# PROBLEM TO WORK ON:
Leave the pictures out. Retype exactly the lines below from the one containing "[46:25.79-46:26.79]" through the one containing "[46:31.79-46:32.79]", and no others.

# INPUT FOR THIS TASK:
○ ○ ○
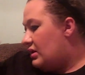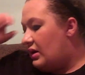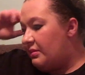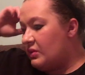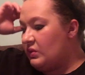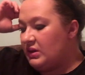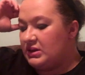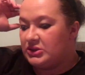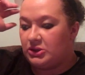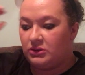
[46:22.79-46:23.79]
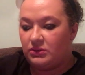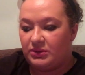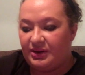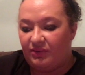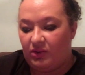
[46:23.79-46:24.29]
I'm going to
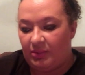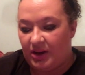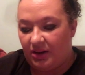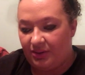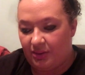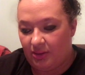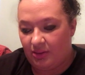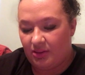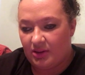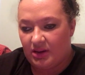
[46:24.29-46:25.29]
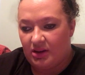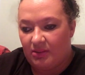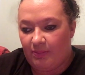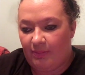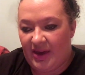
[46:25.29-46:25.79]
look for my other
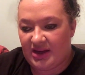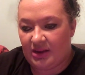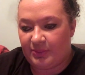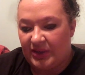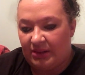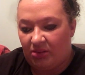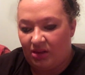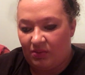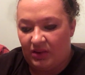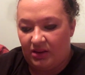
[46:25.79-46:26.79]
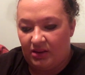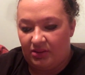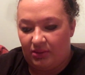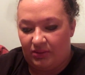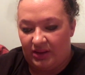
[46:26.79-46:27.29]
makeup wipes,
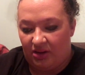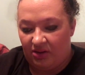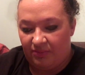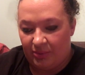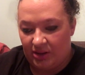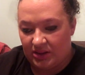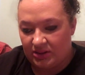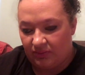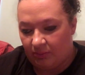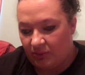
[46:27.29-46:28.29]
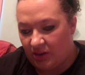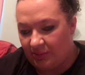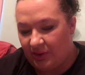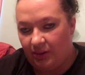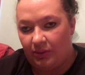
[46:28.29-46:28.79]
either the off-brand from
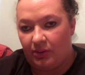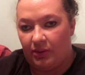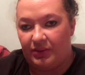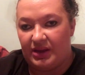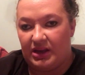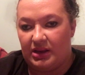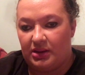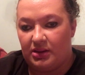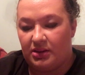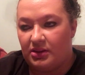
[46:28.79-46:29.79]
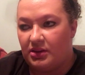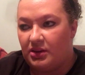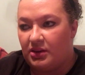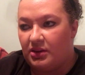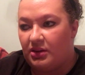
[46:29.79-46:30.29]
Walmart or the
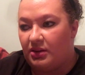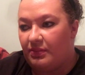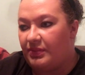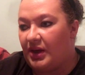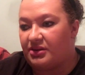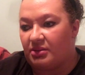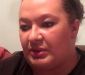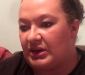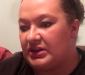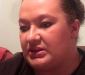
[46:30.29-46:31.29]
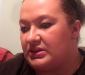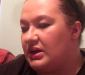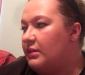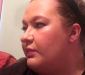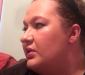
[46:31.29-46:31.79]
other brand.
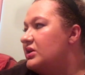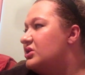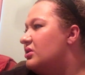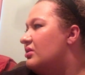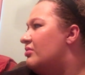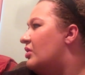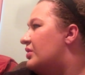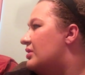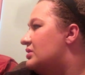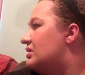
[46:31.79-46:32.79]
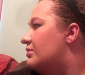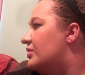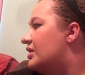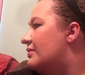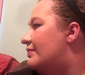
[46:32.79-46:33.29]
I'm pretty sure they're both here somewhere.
○ ○ ○
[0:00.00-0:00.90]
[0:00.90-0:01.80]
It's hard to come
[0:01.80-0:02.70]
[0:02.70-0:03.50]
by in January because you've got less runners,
○ ○ ○
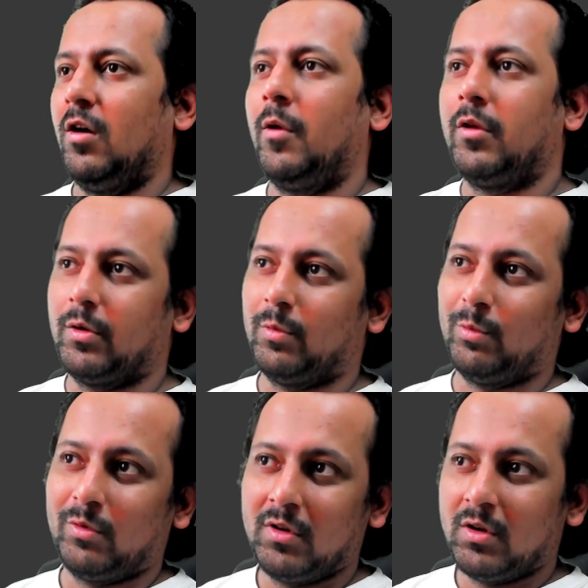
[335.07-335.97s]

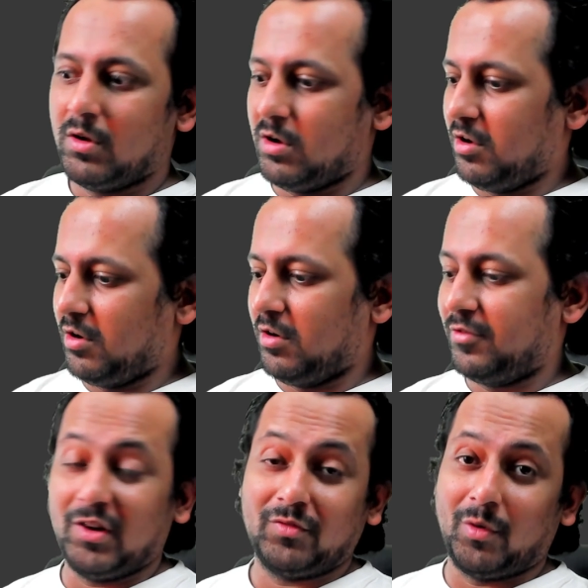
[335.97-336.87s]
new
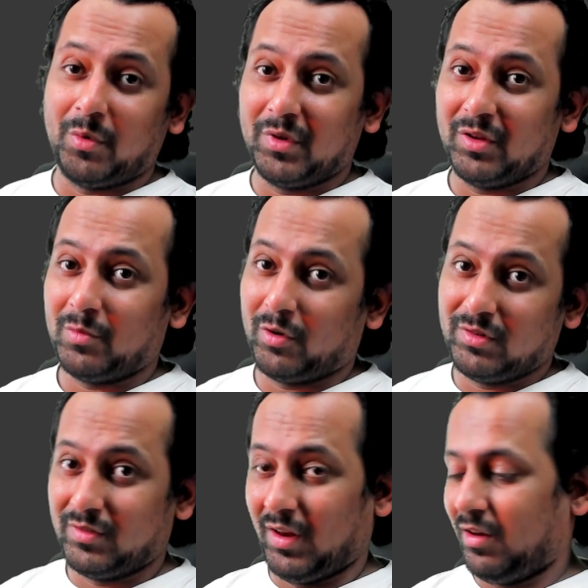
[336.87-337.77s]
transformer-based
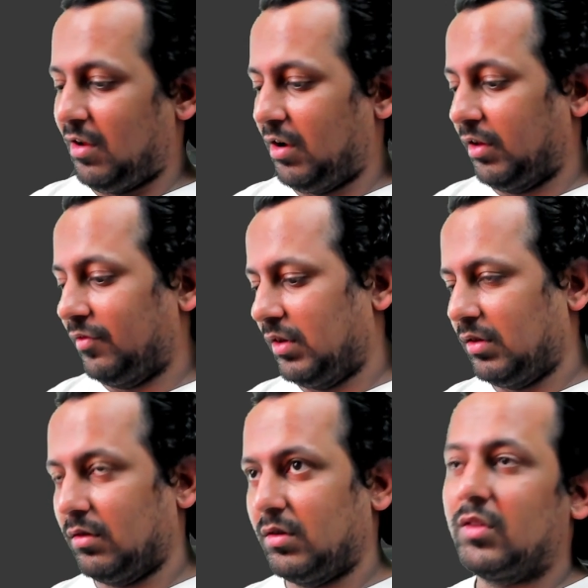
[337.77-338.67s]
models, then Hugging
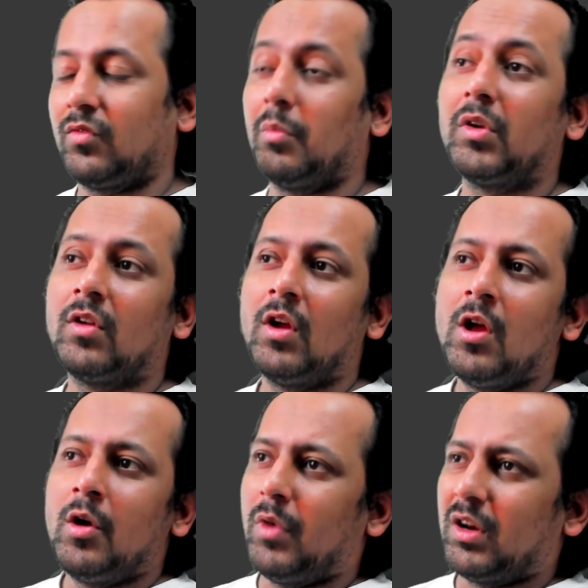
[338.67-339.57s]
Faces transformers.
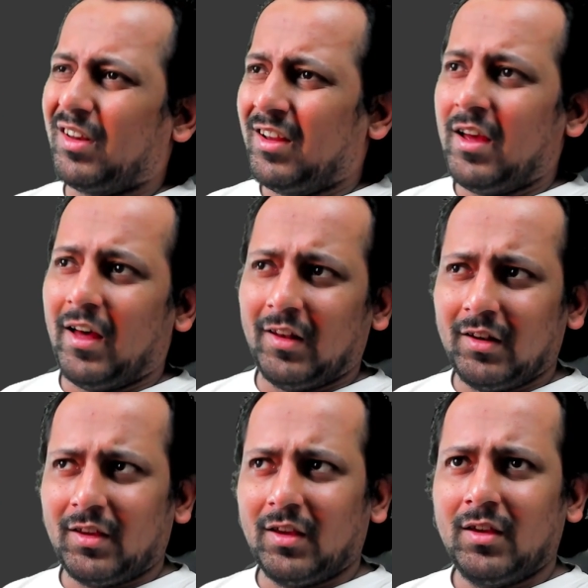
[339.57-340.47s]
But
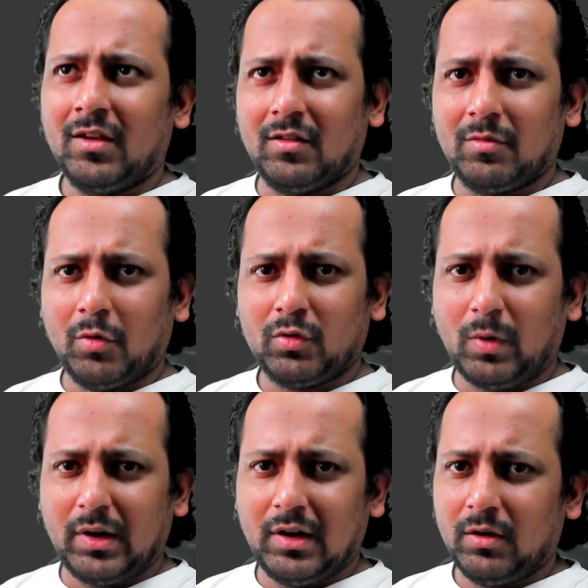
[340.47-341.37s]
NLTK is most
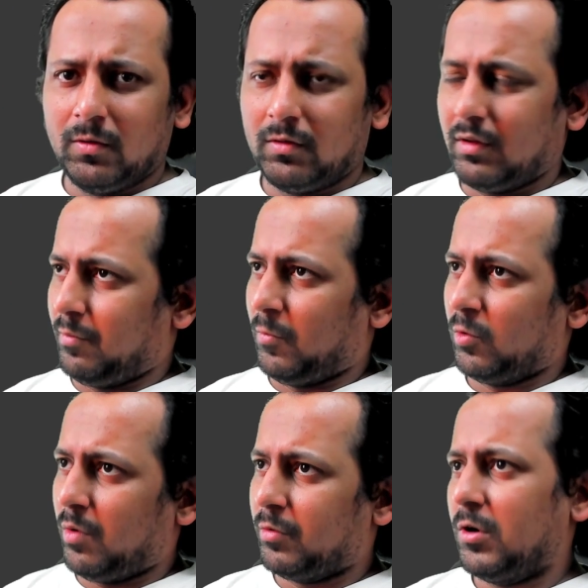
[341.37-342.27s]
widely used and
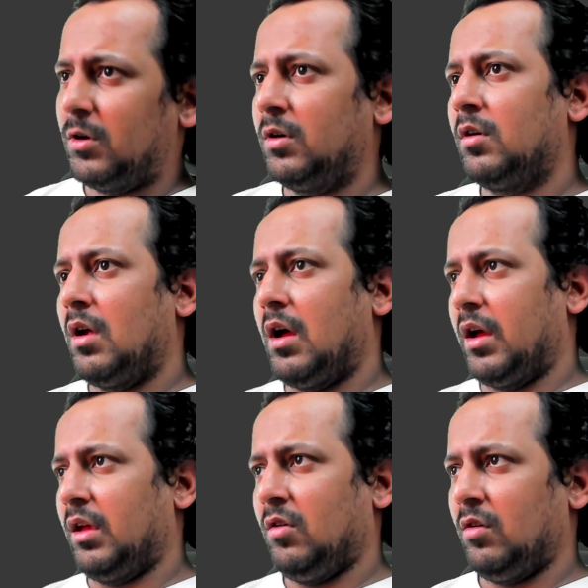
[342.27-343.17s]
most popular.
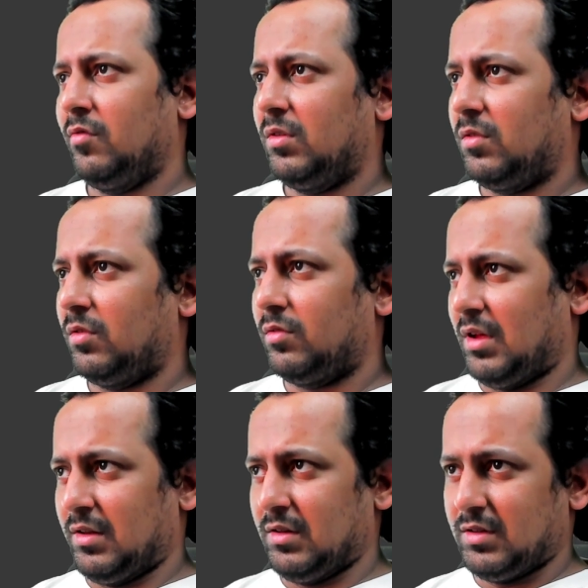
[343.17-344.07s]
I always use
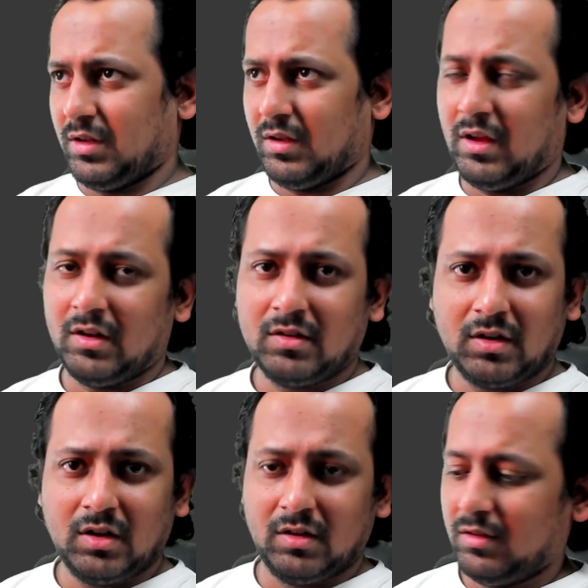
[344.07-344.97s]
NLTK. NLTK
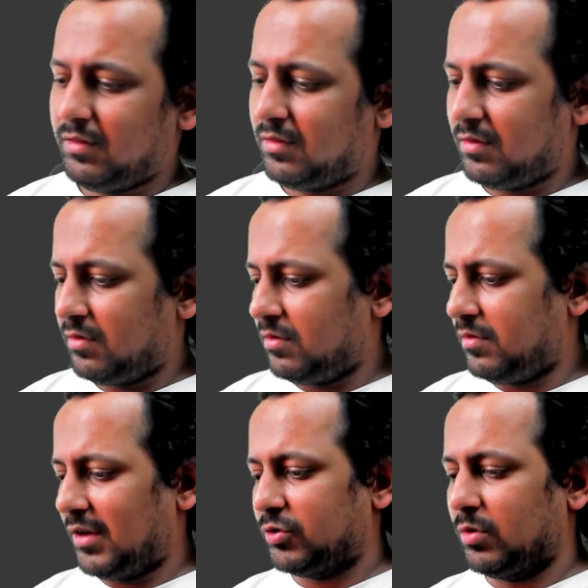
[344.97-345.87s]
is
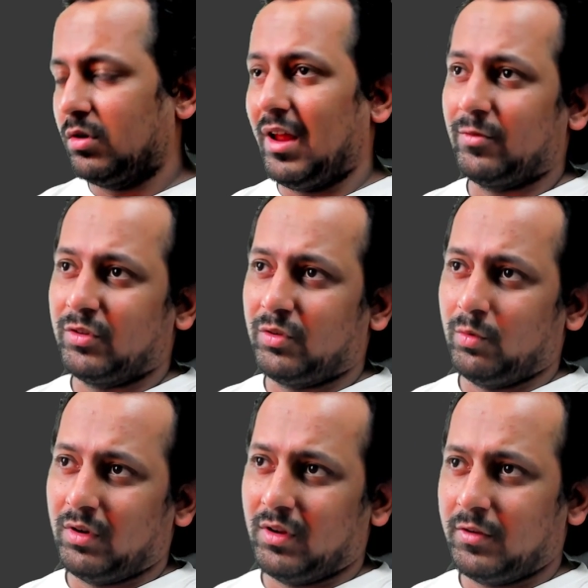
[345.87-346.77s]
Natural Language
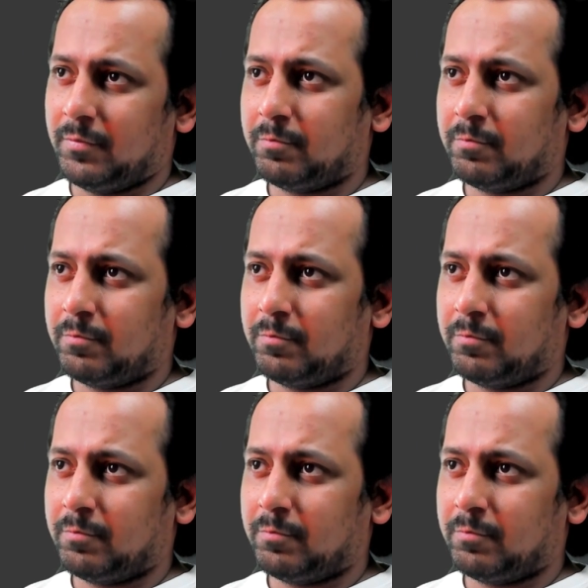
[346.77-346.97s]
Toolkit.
○ ○ ○
# SOLUTION TO THE EXERCISE:
[46:25.79-46:26.79]
[46:26.79-46:27.29]
makeup wipes,
[46:27.29-46:28.29]
[46:28.29-46:28.79]
either the off-brand from
[46:28.79-46:29.79]
[46:29.79-46:30.29]
Walmart or the
[46:30.29-46:31.29]
[46:31.29-46:31.79]
other brand.
[46:31.79-46:32.79]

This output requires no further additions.